● **Data provided**
__________

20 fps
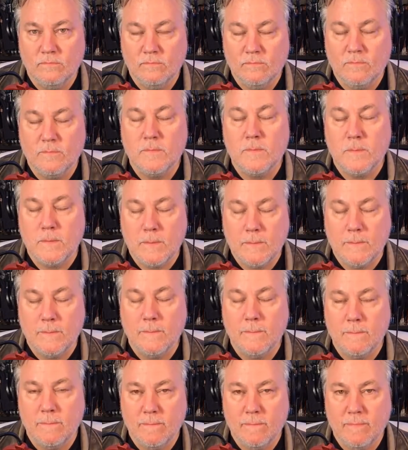
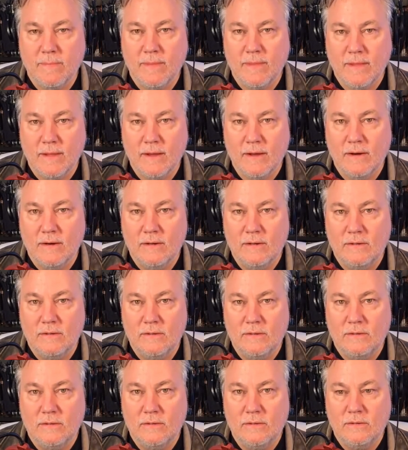
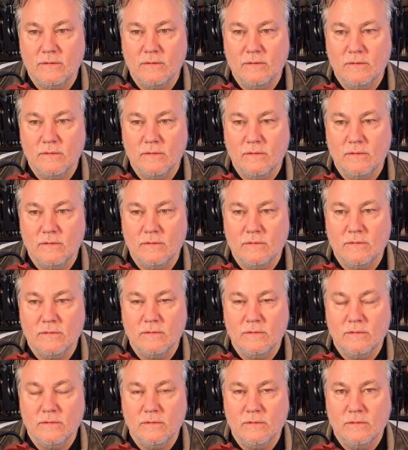
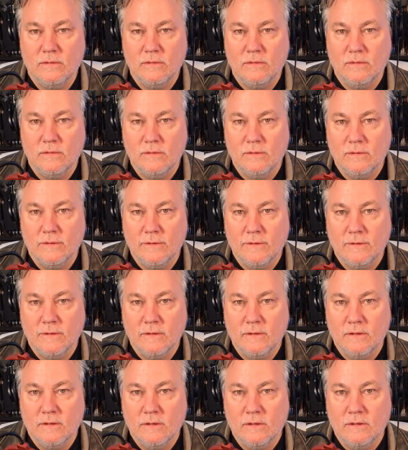
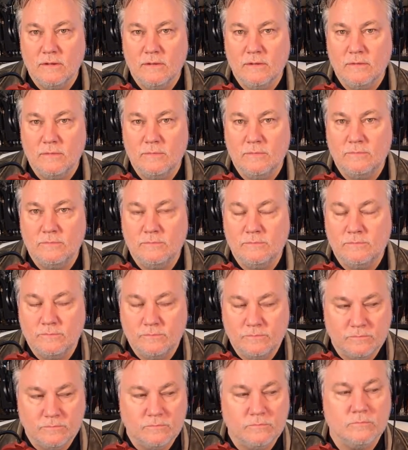
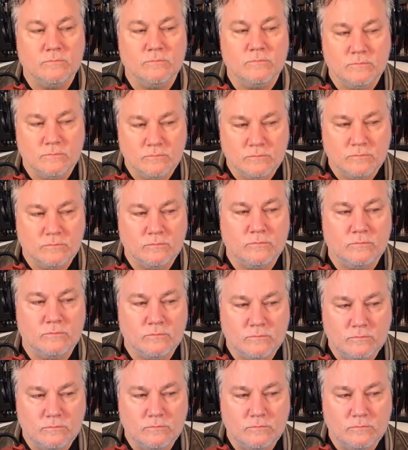No words are spoken by the person on screen.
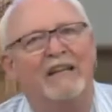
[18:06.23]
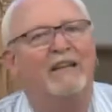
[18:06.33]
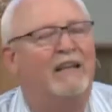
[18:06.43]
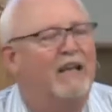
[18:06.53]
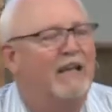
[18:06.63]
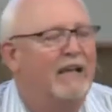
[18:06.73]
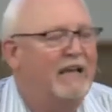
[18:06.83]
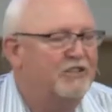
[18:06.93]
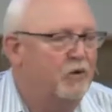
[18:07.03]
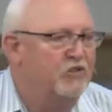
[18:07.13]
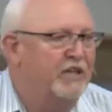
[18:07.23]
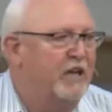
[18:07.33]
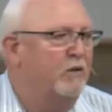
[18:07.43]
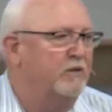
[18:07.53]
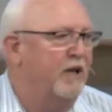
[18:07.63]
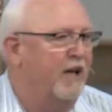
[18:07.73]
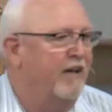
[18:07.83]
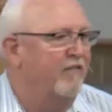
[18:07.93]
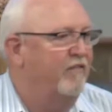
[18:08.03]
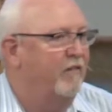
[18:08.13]
in the, Israel's guilt
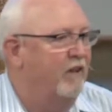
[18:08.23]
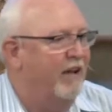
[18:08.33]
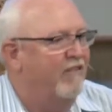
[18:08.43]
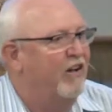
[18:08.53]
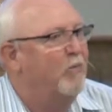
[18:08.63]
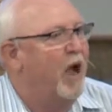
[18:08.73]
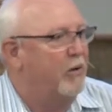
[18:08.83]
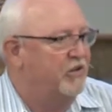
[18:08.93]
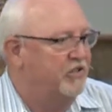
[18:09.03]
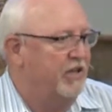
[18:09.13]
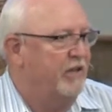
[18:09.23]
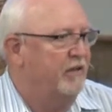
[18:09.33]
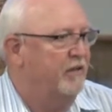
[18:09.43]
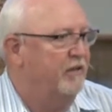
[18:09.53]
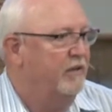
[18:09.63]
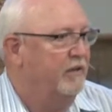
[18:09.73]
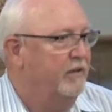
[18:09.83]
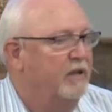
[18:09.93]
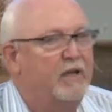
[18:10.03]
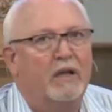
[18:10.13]
of, of hypocrisy.
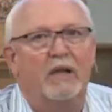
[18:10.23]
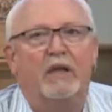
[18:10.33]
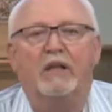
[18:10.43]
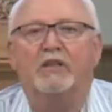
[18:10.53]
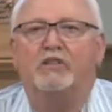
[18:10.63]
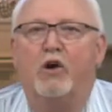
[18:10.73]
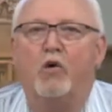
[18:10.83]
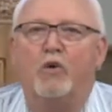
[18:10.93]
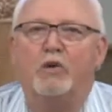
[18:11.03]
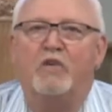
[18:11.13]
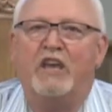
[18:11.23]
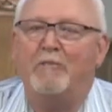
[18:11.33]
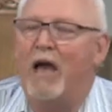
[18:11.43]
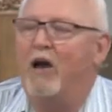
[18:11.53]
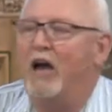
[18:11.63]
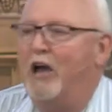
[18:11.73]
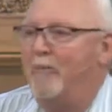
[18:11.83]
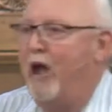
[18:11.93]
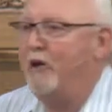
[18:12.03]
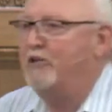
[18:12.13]
So when you think about
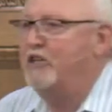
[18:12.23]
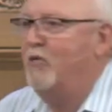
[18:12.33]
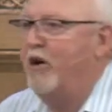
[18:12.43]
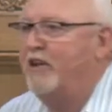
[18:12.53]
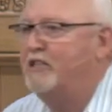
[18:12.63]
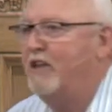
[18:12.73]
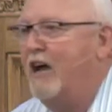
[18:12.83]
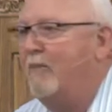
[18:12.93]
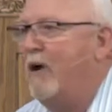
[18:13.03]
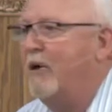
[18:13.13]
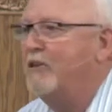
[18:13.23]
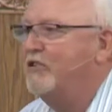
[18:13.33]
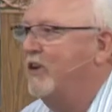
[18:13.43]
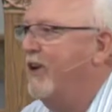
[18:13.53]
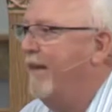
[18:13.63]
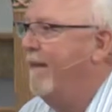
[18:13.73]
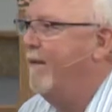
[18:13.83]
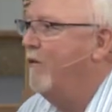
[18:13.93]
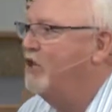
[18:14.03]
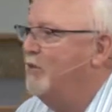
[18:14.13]
hypocrisy, what is hypocrisy?
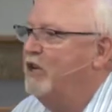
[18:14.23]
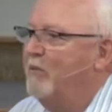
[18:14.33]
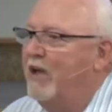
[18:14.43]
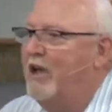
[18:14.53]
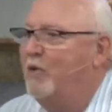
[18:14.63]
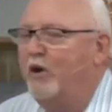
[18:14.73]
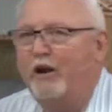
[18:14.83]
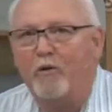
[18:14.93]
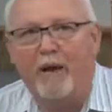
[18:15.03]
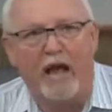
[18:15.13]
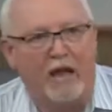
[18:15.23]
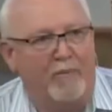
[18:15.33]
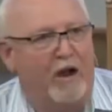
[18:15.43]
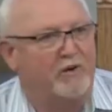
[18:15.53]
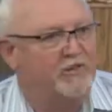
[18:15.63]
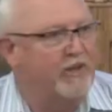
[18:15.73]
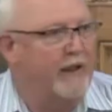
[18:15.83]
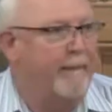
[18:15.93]
What does it mean to be a hypocrite or hypocrisy?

__________

● **Action item**
Pictures aside, restate all of the entries exactly.

● **Response for this exercise**
20 fps
No words are spoken by the person on screen.
[18:06.23]
[18:06.33]
[18:06.43]
[18:06.53]
[18:06.63]
[18:06.73]
[18:06.83]
[18:06.93]
[18:07.03]
[18:07.13]
[18:07.23]
[18:07.33]
[18:07.43]
[18:07.53]
[18:07.63]
[18:07.73]
[18:07.83]
[18:07.93]
[18:08.03]
[18:08.13]
in the, Israel's guilt
[18:08.23]
[18:08.33]
[18:08.43]
[18:08.53]
[18:08.63]
[18:08.73]
[18:08.83]
[18:08.93]
[18:09.03]
[18:09.13]
[18:09.23]
[18:09.33]
[18:09.43]
[18:09.53]
[18:09.63]
[18:09.73]
[18:09.83]
[18:09.93]
[18:10.03]
[18:10.13]
of, of hypocrisy.
[18:10.23]
[18:10.33]
[18:10.43]
[18:10.53]
[18:10.63]
[18:10.73]
[18:10.83]
[18:10.93]
[18:11.03]
[18:11.13]
[18:11.23]
[18:11.33]
[18:11.43]
[18:11.53]
[18:11.63]
[18:11.73]
[18:11.83]
[18:11.93]
[18:12.03]
[18:12.13]
So when you think about
[18:12.23]
[18:12.33]
[18:12.43]
[18:12.53]
[18:12.63]
[18:12.73]
[18:12.83]
[18:12.93]
[18:13.03]
[18:13.13]
[18:13.23]
[18:13.33]
[18:13.43]
[18:13.53]
[18:13.63]
[18:13.73]
[18:13.83]
[18:13.93]
[18:14.03]
[18:14.13]
hypocrisy, what is hypocrisy?
[18:14.23]
[18:14.33]
[18:14.43]
[18:14.53]
[18:14.63]
[18:14.73]
[18:14.83]
[18:14.93]
[18:15.03]
[18:15.13]
[18:15.23]
[18:15.33]
[18:15.43]
[18:15.53]
[18:15.63]
[18:15.73]
[18:15.83]
[18:15.93]
What does it mean to be a hypocrite or hypocrisy?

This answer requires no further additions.